Three networks previously on the UWWI firewall list have been removed to reflect completion of prior DC refresh work. For reference, the networks removed are:

-172.22.15.0/27 (172.22.15.0-172.22.15.31)

-172.22.16.64/27 (172.22.16.64-172.22.16.95)

-172.22.238.128/25 (172.22.238.128-172.22.238.255)

 

You can find the list of networks that correspond to NETID DCs to configure in your firewalls at http://www.netid.washington.edu/documentation/trustWithFirewall.aspx.

 

The temporary DC promotion/demotion is to facilitate an offline recovery test of the NETID domain via the Microsoft Active Directory Recovery Execution Services program that will happen the 2nd week of July. We need to have a temporary domain controller promoted and demoted in preparation for this exercise, and due to the nature of how this opportunity came about, we were unable to provide you more advanced warning of this change. We are still exploring ways to “hide” this temporary DC from customers to minimize the impact of not giving folks the customary 2 week warning about a change to the UWWI firewall list, but those explorations are still in process and need to be tempered by maintaining operational stability.

 

From: Brian Arkills Sent: Monday, November 05, 2012 12:02 PM To: ‘uwwi-announce@uw.edu’ (uwwi-announce@uw.edu) Subject: NETID DC promotions and demotions

 

Several changes are planned for the UWWI NETID domain service. These changes will close the existing temporary service capacity gap, which was noted in the email below sent 2 weeks ago.

 

What and When:

Several new domain controllers on a network not previously in the UWWI firewall documentation will be promoted beginning this Thursday, 11/8. One DC will be promoted on 11/8, with 2 additional DCs following over the following week for a total of 3 new NETID domain controllers.

 

After these 3 new DCs have been added, 2 of the existing domain controllers will be demoted as they have reached end of life.

 

What you need to do:

If you have a firewall or network filters, you may need to adjust them (see link below).

 

If you’ve hard-coded specific domain controller names in applications or code, you will need to adjust that configuration. If you have hard-coded either mace.netid.washington.edu or yoda.netid.washington.edu, please change that configuration.

 

If neither of these situations apply to you, then you don’t need to do anything.

 

More info:

Another network has been added to the UWWI firewall list: 172.16.31.0/24 (172.16.31.0-172.16.31.255).

 

The network that leia.netid.washington.edu was on has been removed from the UWWI firewall list.
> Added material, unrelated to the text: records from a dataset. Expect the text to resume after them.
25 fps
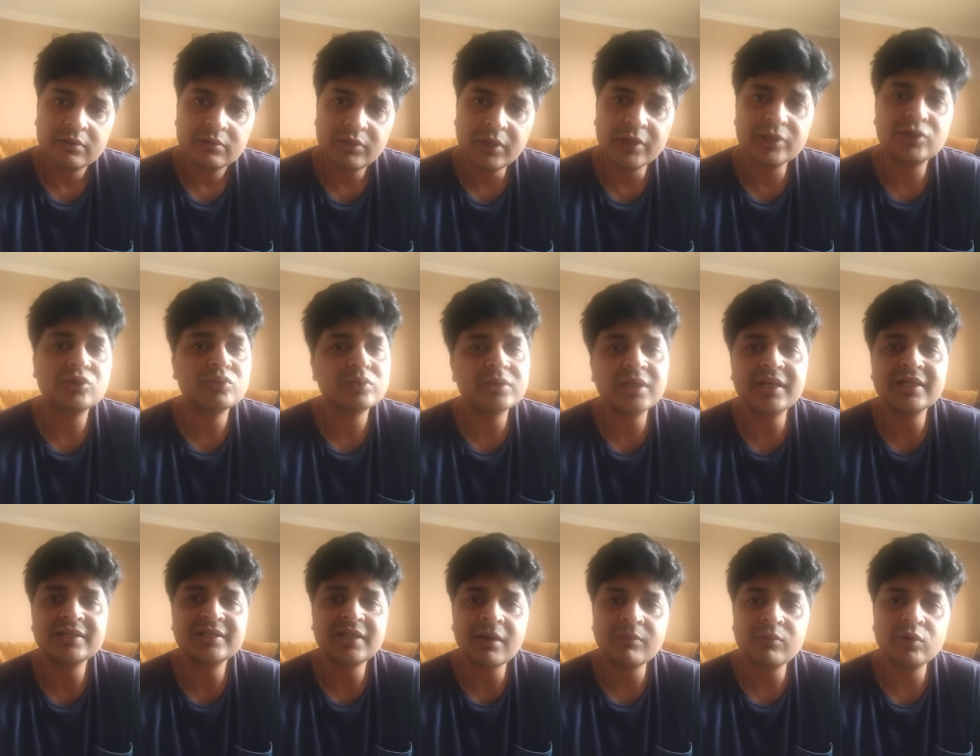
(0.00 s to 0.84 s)
तो एक तो मुझे
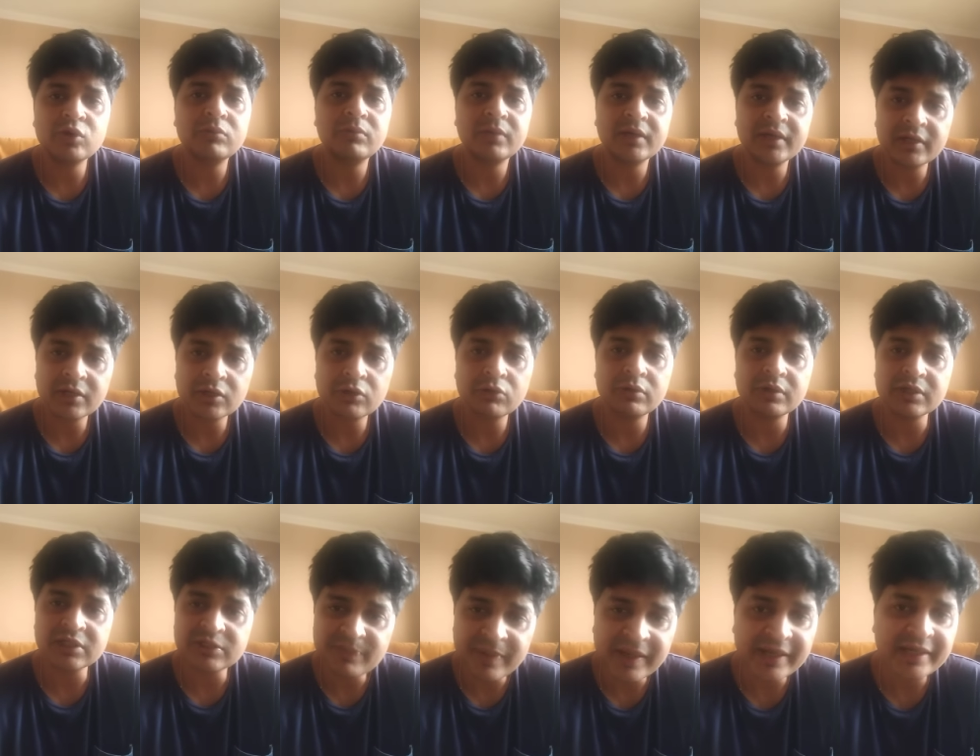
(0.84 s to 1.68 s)
लगता है हम लोग मटर को
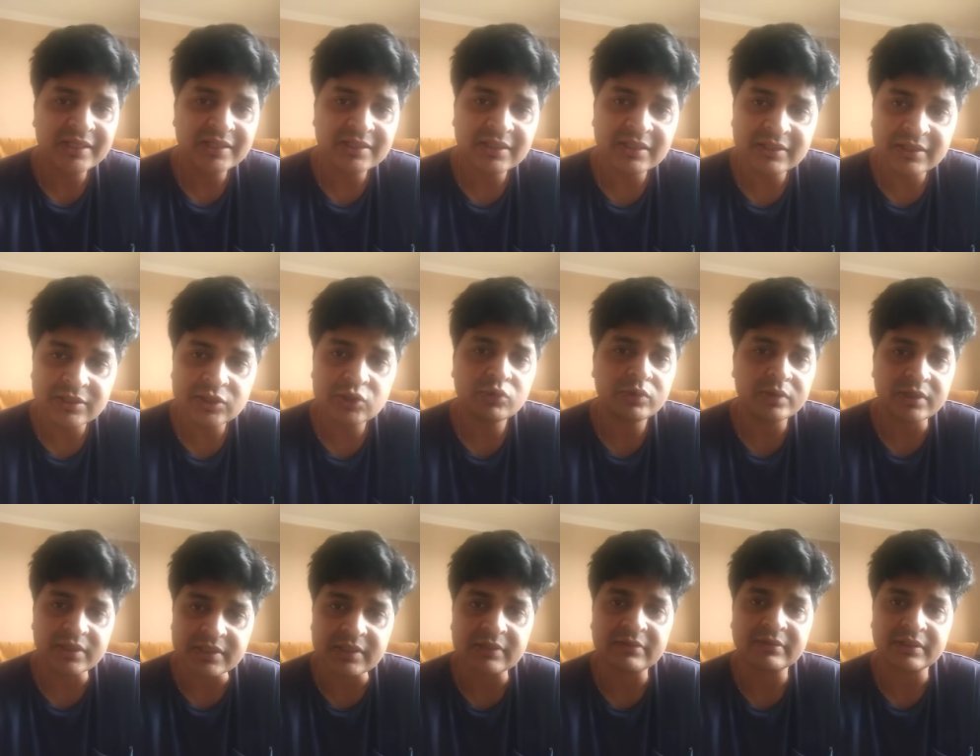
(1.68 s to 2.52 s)
रिस्पेक्ट नहीं देते जो
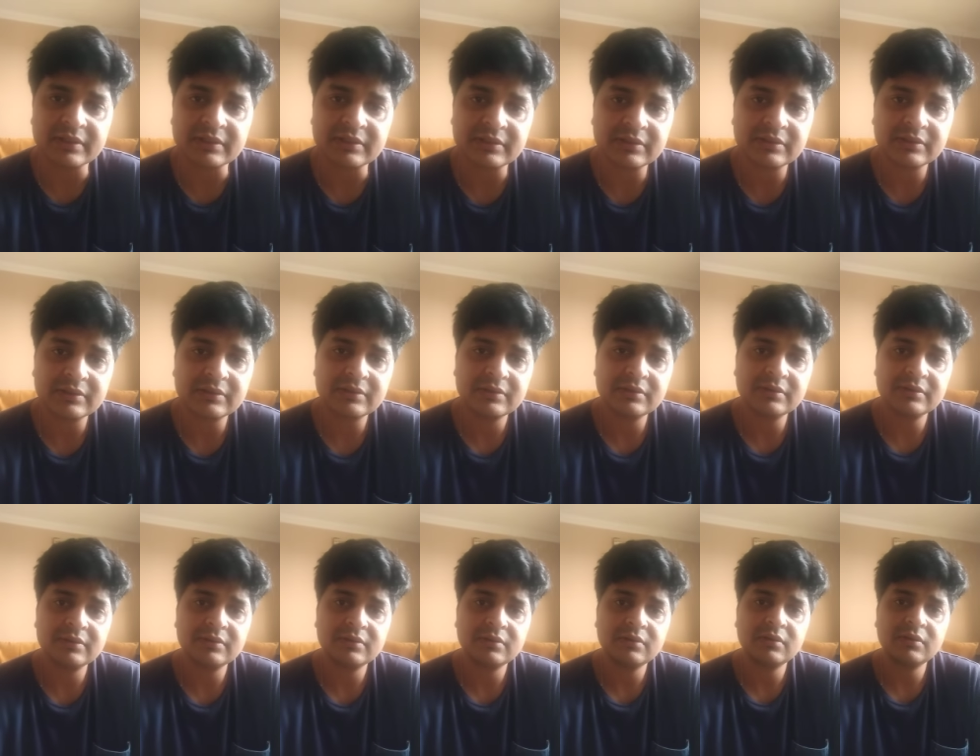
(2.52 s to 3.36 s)
वो डिज़र्व करता
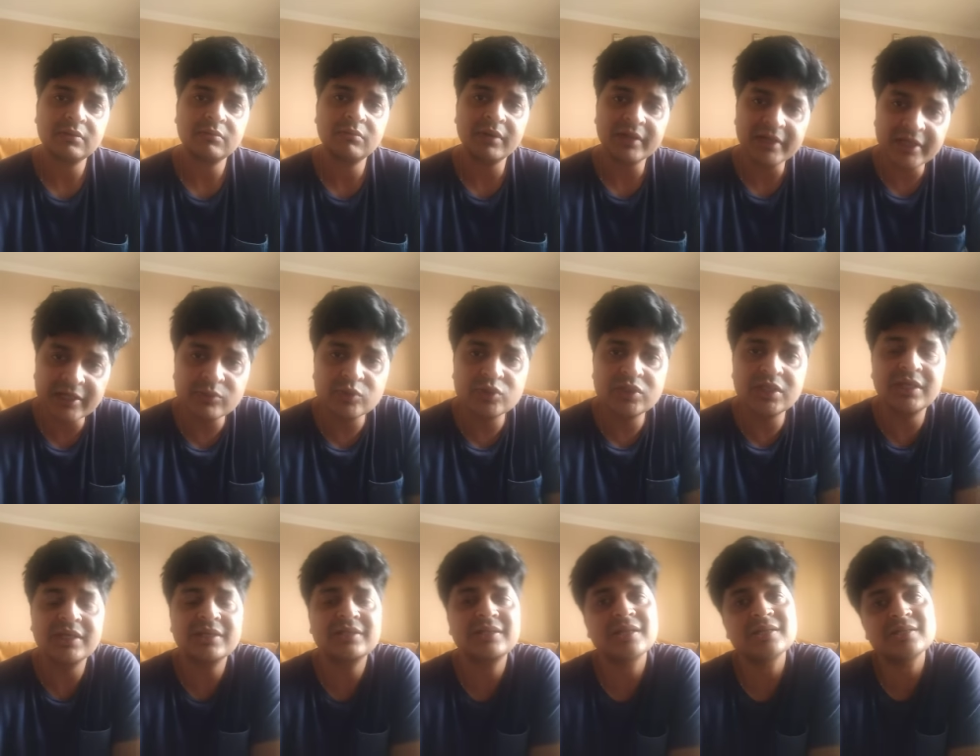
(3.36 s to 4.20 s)
है मटर
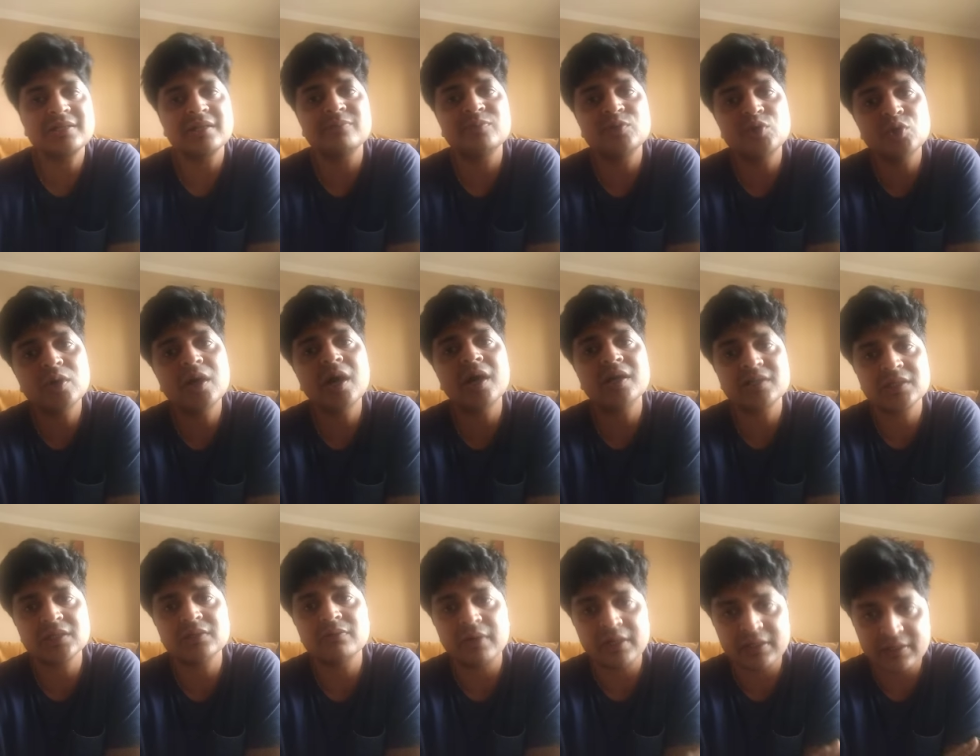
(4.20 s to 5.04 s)
मुझे लगता है सब्जियों का
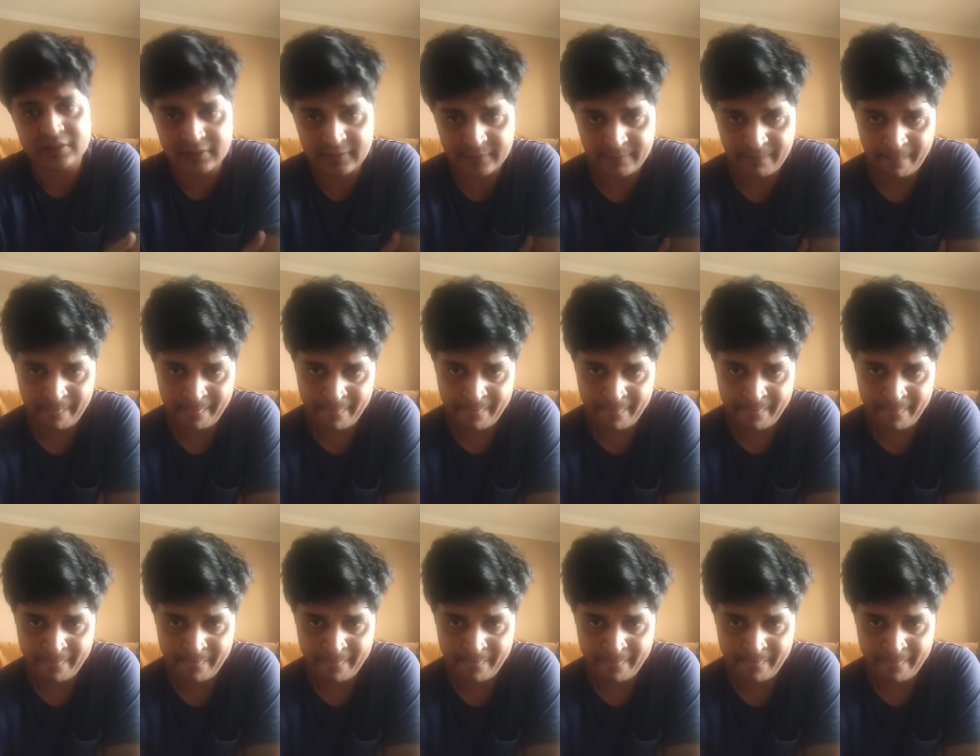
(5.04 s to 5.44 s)
अरशद वारसी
For reference that network was: 172.22.14.0/27 (172.22.14.0-172.22.14.31).

 

You can find the list of networks that correspond to NETID DCs to configure in your firewalls at http://www.netid.washington.edu/documentation/trustWithFirewall.aspx.

 

When all DC demotions are complete, we will remove two of the networks listed in that document, so if you do manage network filters you may want to check back in 3-4 weeks to remove unnecessary networks in your filters in the future.

 

> —–Original Message—–

> From: Brian Arkills

> Sent: Tuesday, October 23, 2012 12:38 PM

> To: ‘uwwi-announce@uw.edu’ (uwwi-announce@uw.edu)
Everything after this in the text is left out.